Выбрать главу

Странствие

Часть 1. Полёт фантазии.

Знаете, что я люблю делать больше всего на этом свете?

Скорее всего, вы посчитаете меня странным человеком, но я чертовски люблю блудить по самым дальним закоулкам своих мыслей. Нет, я говорю не о процессе осмысления чего-либо — я говорю о нечто большем. Это отречение от действительности, это истинная свобода.

Еще в недалеком детстве люди часто мне твердили, что я люблю летать где-то там, в небесах. Это заезженное образное выражение, к которому особо любили прибегать мои учителя. А что плохого в этом?
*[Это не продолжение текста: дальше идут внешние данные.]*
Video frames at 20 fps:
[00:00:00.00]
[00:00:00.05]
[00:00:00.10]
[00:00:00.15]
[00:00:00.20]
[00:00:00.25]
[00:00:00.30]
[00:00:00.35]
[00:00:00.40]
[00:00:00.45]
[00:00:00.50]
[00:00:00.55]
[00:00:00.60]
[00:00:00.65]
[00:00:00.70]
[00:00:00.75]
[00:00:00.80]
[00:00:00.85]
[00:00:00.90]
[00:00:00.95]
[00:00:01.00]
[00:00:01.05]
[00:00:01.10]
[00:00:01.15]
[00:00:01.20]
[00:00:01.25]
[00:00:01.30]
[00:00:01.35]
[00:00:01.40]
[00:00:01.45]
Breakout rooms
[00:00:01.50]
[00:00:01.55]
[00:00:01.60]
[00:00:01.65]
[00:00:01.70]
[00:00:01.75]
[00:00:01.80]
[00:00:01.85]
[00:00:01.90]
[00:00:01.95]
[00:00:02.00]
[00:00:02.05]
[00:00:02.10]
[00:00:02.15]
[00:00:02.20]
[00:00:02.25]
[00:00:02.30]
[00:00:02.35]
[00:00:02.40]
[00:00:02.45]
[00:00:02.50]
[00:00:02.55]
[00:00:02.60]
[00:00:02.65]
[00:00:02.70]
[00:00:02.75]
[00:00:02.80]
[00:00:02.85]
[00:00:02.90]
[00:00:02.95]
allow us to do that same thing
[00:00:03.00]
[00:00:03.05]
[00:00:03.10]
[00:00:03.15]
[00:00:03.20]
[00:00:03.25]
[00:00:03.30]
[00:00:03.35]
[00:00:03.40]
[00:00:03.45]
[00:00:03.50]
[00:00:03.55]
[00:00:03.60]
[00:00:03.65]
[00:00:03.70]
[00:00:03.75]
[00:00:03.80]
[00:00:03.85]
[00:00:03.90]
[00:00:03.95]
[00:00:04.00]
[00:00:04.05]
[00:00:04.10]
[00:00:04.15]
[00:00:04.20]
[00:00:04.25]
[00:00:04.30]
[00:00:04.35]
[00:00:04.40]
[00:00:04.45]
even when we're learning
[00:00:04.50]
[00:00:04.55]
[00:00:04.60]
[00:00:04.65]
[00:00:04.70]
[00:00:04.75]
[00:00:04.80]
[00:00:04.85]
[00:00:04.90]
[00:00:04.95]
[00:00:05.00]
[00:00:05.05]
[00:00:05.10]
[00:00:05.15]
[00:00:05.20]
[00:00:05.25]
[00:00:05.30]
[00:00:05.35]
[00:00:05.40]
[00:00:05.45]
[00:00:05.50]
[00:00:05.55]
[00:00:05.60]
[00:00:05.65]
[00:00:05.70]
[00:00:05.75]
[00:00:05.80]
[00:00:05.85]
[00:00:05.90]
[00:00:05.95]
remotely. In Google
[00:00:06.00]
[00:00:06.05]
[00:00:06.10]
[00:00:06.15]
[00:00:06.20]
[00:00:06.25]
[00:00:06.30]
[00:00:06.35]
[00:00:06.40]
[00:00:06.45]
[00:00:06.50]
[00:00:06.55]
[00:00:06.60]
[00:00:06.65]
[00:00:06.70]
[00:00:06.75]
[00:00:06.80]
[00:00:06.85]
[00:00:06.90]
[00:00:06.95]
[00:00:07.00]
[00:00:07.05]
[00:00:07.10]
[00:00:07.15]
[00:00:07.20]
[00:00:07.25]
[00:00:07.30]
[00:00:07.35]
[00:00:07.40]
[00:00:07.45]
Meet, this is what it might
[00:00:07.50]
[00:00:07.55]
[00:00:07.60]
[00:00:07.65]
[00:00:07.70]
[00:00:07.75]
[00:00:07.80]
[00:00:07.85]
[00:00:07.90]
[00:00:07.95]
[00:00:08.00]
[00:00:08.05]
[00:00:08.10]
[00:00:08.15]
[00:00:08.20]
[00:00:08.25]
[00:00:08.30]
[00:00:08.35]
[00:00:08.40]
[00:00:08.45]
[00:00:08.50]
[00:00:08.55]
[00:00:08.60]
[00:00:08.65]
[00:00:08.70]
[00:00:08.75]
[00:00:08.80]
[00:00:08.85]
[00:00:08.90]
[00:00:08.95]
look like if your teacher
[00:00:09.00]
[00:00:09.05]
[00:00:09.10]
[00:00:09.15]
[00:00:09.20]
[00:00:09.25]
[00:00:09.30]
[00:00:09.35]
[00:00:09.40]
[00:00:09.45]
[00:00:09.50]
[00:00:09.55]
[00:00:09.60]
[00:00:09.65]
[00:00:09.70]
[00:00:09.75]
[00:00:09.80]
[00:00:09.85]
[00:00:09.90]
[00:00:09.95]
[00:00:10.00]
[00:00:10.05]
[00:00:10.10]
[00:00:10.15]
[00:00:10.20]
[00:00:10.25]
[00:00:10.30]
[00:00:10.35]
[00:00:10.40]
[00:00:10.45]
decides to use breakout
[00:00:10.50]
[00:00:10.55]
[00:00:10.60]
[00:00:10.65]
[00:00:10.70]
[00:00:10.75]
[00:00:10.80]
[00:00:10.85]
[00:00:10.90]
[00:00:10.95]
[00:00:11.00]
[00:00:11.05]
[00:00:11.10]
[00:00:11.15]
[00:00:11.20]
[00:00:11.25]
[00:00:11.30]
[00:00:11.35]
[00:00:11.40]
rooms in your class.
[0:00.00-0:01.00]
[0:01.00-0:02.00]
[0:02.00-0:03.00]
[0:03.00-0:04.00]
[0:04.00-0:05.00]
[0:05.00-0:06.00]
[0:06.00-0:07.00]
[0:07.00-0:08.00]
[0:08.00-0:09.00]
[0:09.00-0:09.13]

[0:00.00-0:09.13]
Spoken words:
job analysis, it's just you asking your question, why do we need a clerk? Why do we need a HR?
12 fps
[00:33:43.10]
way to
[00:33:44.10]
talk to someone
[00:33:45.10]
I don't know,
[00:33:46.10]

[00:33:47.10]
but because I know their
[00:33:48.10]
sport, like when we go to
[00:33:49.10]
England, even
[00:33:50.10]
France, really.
Неужели моя любовь к небу должно как-то упрекаться? Я задавался вопросом.

Так вышло, что я не горел энтузиазмом находиться в замкнутом помещении с несколькими десятками ровесников и поглощать знание системы. Учение — свет говорили мне. Возможно. Но не в таком виде, в котором его преподносили учителя.

После школы я особо сильно любил наблюдать за тем, как свободно парят по синему небу облака. Их безмятежное перемещение успокаивало меня. Время замедлялось. Одновременно в моей голове было сотней мыслей и в то же время ни одной. Я считал это истинной гармонией. Единственным желанием в эти уединенные моменты было иметь необъятные крылья, способные поднять меня в глубокую синеву и почувствовать себя свободным. Лететь по небу, чувствовать всем телом пронзающий насквозь прохладный ветерок и быть ближе к «белоснежной вате» — это блаженство, которое дано только птицам.

Порой, я настолько сильно терялся в этих мыслях, что приземленная действительность уходила на второй или третий план. Представляя, как высшие силы одаривают меня возможностью парить по небу, я был счастлив. В голове вырисовывался свой собственный мир, мало чем схожий на тот, в котором пребывало мое пока юное тело.

Фантастические сюжеты, драма, неожиданные финалы, а также любовь — всему было место в этом несуществующем мирке под названием «полет фантазии».



Часть 2. Гром среди ясного неба.

Думаю, я отличался от других детей. В те моменты, когда проходил процесс распределения на группы, отличавшиеся темпераментом, интеллектом и формой мыслей, я не мог приписать себя к определенному кругу людей. Я один и в то же время со всеми. Среди задир чувствовал себя комфортно. В обществе заурядных отличников я также не терялся. Люди тянулись ко мне, заметив, что я способен быть самим собой. И правда, неумение впитывать повадки своих знакомых, делали меня в какой-то мере уникальным. Я был написан собственной рукой.

Обучение в школе давалось с некоторыми сложностями. Не сказать, что я пытался это как-то исправить. В голове вполне хватало знаний, но не хватало цели. Зачастую я хотел ускользнуть с уроков, и порой это успешно удавалось. Некоторые учителя полностью разочаровывались во мне и позволяли не появляться на занятиях, а другие пытались это исправить разными и безуспешными методами.

После занятий, я со всех ног мчался домой, чтобы снять с себя зловещую школьную форму, встретиться с родными, а после, побежать на встречу к друзьям. Это было безмятежное и счастливое детство, которым я наслаждался и дорожил. К сожалению, к этому должен прийти свой конец.

Однажды, вернувшись домой в приподнятом настроении, я, как всегда, поприветствовал своих маму и папу. Они, в свою очередь, с доброй улыбкой встретили меня у порога. Так происходило регулярно, но в этот раз я почувствовал нечто неладное. Их улыбки были переполнены болью, а атмосфера напряженной. Я, как ребёнок с большой любовью к своей семье, пытался разрядить обстановку глупыми рассказами про школьные будни. Лишь позже осознав, что усугублял ситуацию своим присутствием, уединился в своей комнате. Я решился остаться дома. Мысли о том, что скоро произойдет нечто ужасное, не давали мне покоя.

Время тянулось, долгий час сменялся другим часом. Лишь легкое тиканье часов разбавляло тишину. Уединение часто спасало меня и выполняло роль разгрузки, но не в этот раз — оно душило, делало больно, резало и кололо. Вскоре, терпению пришёл конец. Распахнув дверь, я выбежал в коридор, а после в зал. Мой взгляд наткнулся на диван. На разных его концах сидели и о чем-то тихо спорили мои родители. В тот момент глаза матери были залиты злостью, а отец пытался сохранить спокойствие, лишь иногда отвечая на многочисленные вопросы, которые летели в его адрес безостановочно.

Все, на что я был способен — повторить попытку разрядить накалившуюся обстановку. Я лихо сел среди них, но не мог ничего сказать. Подобное чувство я испытывал выходя к доске без понимания, как ответить на вопрос учителя. Немое представление продлилось недолго — голос матери прервал тишину.